[DATA LISTING]
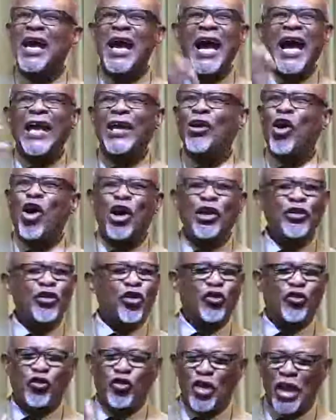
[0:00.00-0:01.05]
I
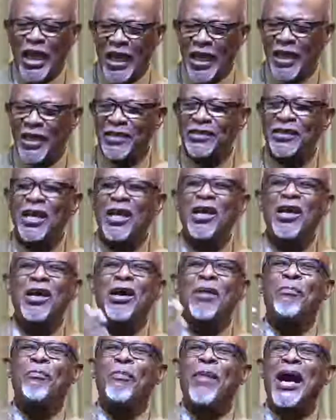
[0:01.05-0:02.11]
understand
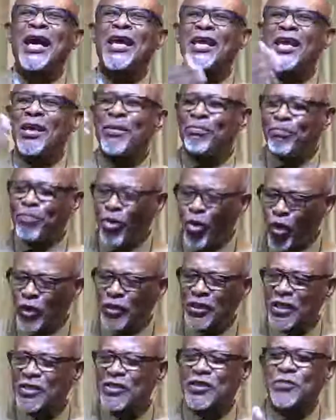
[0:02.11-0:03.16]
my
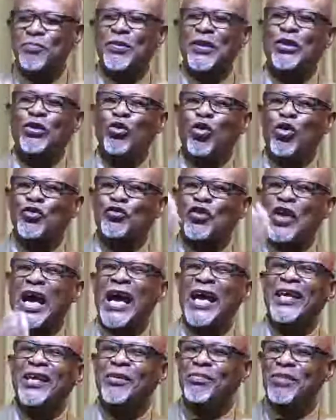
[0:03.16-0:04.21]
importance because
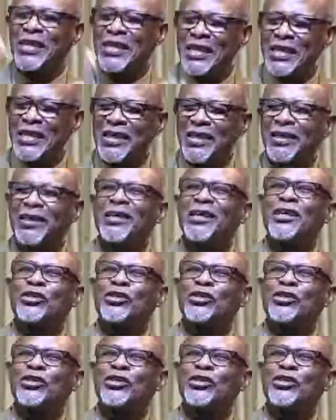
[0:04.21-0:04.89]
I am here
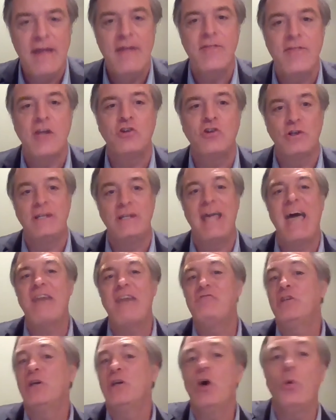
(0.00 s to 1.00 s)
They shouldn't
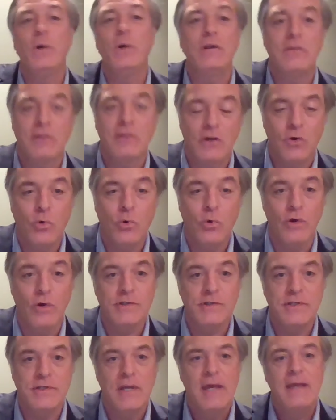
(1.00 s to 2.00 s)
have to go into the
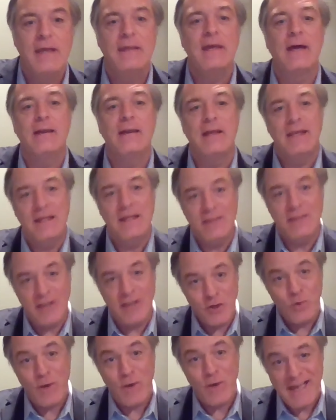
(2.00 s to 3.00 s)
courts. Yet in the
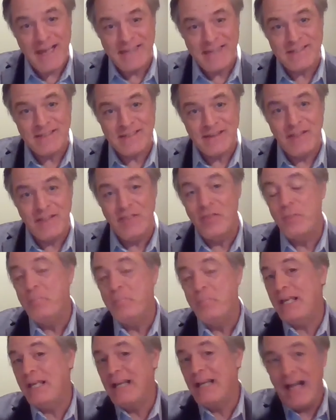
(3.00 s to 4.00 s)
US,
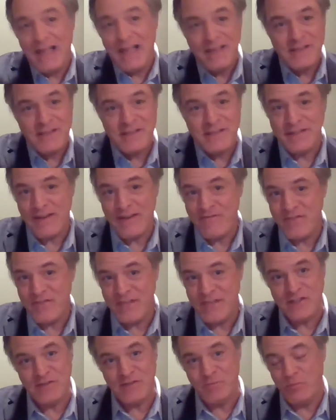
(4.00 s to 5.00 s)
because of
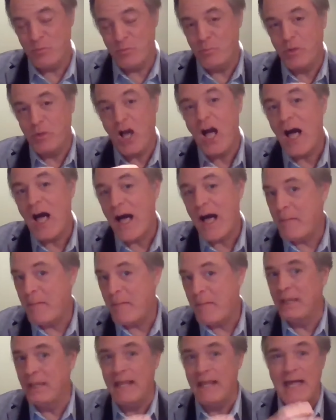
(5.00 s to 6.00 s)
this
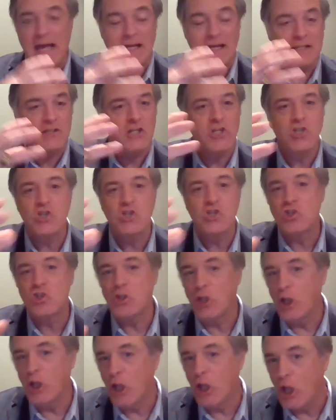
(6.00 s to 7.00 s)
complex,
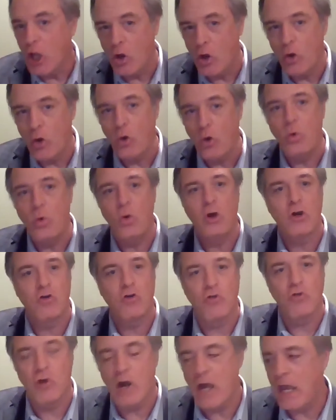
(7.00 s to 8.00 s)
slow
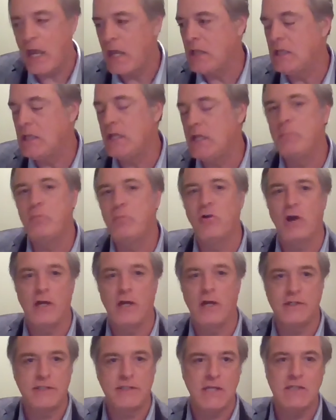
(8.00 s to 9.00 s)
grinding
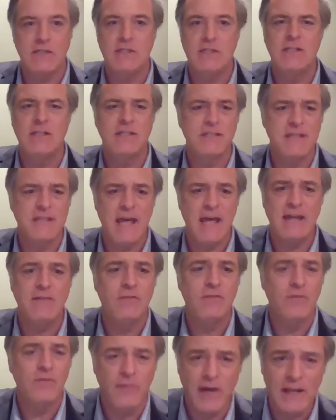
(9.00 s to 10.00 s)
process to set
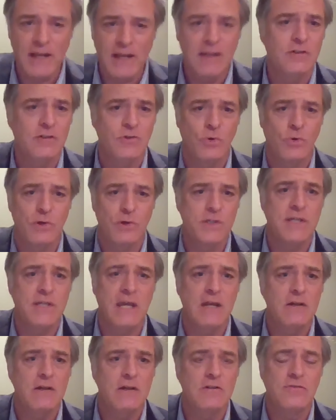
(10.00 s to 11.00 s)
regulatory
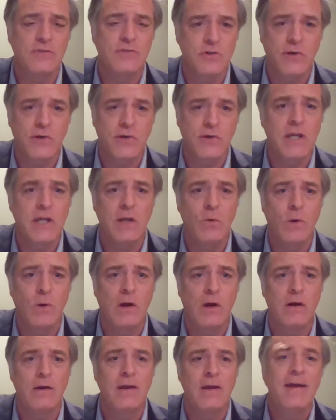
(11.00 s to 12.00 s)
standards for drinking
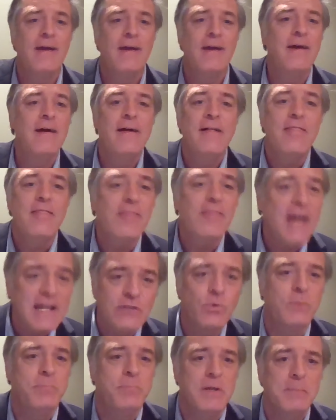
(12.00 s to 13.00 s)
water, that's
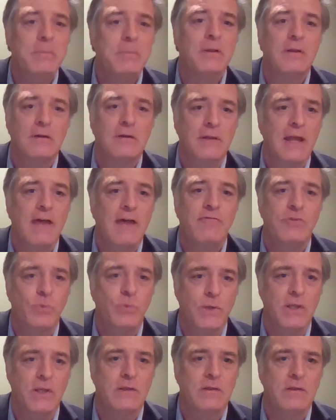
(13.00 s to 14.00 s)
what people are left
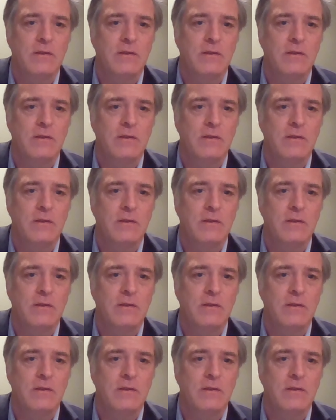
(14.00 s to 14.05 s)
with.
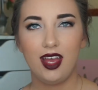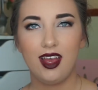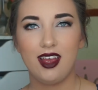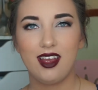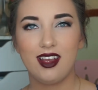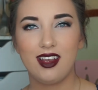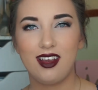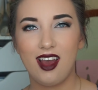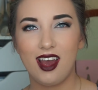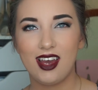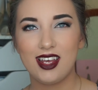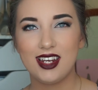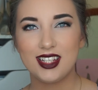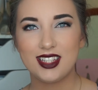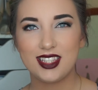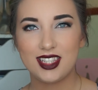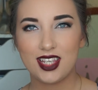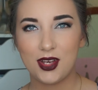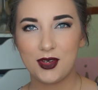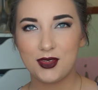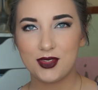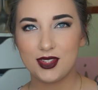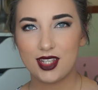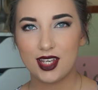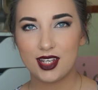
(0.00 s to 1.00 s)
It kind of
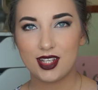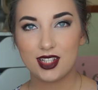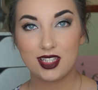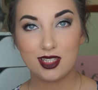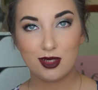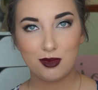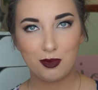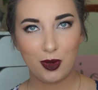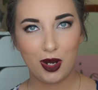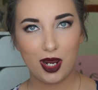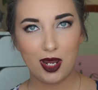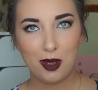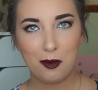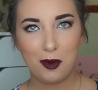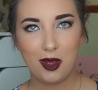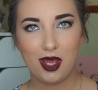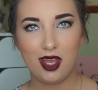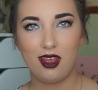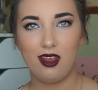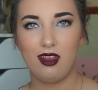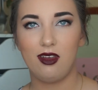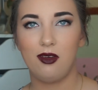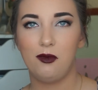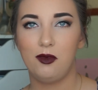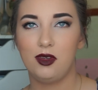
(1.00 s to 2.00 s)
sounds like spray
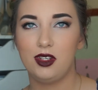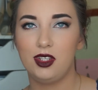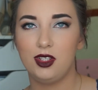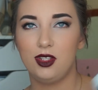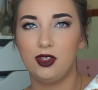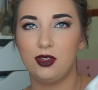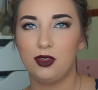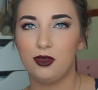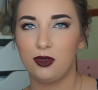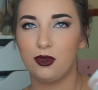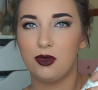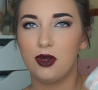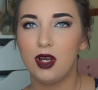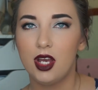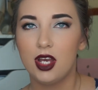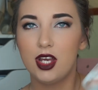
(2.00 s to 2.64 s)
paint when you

[TASK GOAL]
Restate the material above word for word, dropping the pictures.

[ANSWER SECTION]
[0:00.00-0:01.05]
I
[0:01.05-0:02.11]
understand
[0:02.11-0:03.16]
my
[0:03.16-0:04.21]
importance because
[0:04.21-0:04.89]
I am here
(0.00 s to 1.00 s)
They shouldn't
(1.00 s to 2.00 s)
have to go into the
(2.00 s to 3.00 s)
courts. Yet in the
(3.00 s to 4.00 s)
US,
(4.00 s to 5.00 s)
because of
(5.00 s to 6.00 s)
this
(6.00 s to 7.00 s)
complex,
(7.00 s to 8.00 s)
slow
(8.00 s to 9.00 s)
grinding
(9.00 s to 10.00 s)
process to set
(10.00 s to 11.00 s)
regulatory
(11.00 s to 12.00 s)
standards for drinking
(12.00 s to 13.00 s)
water, that's
(13.00 s to 14.00 s)
what people are left
(14.00 s to 14.05 s)
with.
(0.00 s to 1.00 s)
It kind of
(1.00 s to 2.00 s)
sounds like spray
(2.00 s to 2.64 s)
paint when you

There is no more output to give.